Good news in the 2010 data on college attainment. Nationally 31% of 25-34 year olds have a four year degree or more. (Another 8% have a two year degree.) This is significant because, if sustained, it breaks a three decade long plateau in the proportion of adults with a four year degree which has pretty stubbornly stayed around 27%.
The Michigan news is not so good. The proportion of Michigan 25-34 year old with a four year degree is a little more than 27%. (8.6% have a two year degree.) Although there is no good data, the odds are high that our lagging the nation is a combination of fewer of those who grew up here getting a degree and Michigan being a net exporter of young talent.

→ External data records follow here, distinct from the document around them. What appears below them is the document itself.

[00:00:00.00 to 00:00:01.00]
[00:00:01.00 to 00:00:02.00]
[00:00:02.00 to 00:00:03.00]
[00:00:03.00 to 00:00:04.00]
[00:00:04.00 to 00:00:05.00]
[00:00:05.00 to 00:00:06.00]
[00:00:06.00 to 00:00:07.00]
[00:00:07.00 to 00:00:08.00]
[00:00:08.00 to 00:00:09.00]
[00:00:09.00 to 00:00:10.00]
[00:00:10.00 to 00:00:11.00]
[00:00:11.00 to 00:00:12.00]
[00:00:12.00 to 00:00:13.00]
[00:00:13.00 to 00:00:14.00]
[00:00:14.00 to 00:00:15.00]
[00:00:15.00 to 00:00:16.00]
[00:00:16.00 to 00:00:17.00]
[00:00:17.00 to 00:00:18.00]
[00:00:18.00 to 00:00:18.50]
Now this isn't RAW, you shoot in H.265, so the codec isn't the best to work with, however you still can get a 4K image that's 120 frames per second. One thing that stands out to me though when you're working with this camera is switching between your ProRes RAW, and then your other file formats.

What continues to be a challenge both here and around the country is the high number of students who start college and don’t earn a degree. Nationally more than 23% of 25-34 have some college but no degree, in Michigan it is almost 28%. Some didn’t go to college to get a degree. And some are still working on a degree. But most are drop outs. We need to make lowering the college drop out rate a priority just as we have with high schools. Getting higher college attainment is critical to both individuals economic well being but also to the well being of our communities.
A recent Education Week article offers some encouragement. It describes research trying to identify what skills are needed to succeed in college. The research assumes that high test scores on the ACT and SAT are not enough and may even not be what is most important. What they are finding is that so called soft skills like conscientiousness, agreeableness, emotional stability and openness to new experiences are reliable predictors of college success. And some, including ACT, are taking the next step and working on assessment systems to measure these skills.
The folks at Ford have been working on building these skills in high schools across the country for 20 years. The Ford PAS program is designed to build the kind of non academic skills that students will need to succeed in the 21st Century workplace. Turns out those skills are the same that you need to succeed in college.
We need to get smarter about this and then apply what we learn. The notion that the only measure of whether someone is ready for college is their score on the college entrance exam is almost certainly wrong. We need colleges, policy makers and the business community to work with high schools to develop the teaching and learning that will substantially increase the proportion of students leaving high school ready for college. And we need colleges to take serious the need to develop these skills with their students as well. The evidence seems to be clear that teaching content is not enough.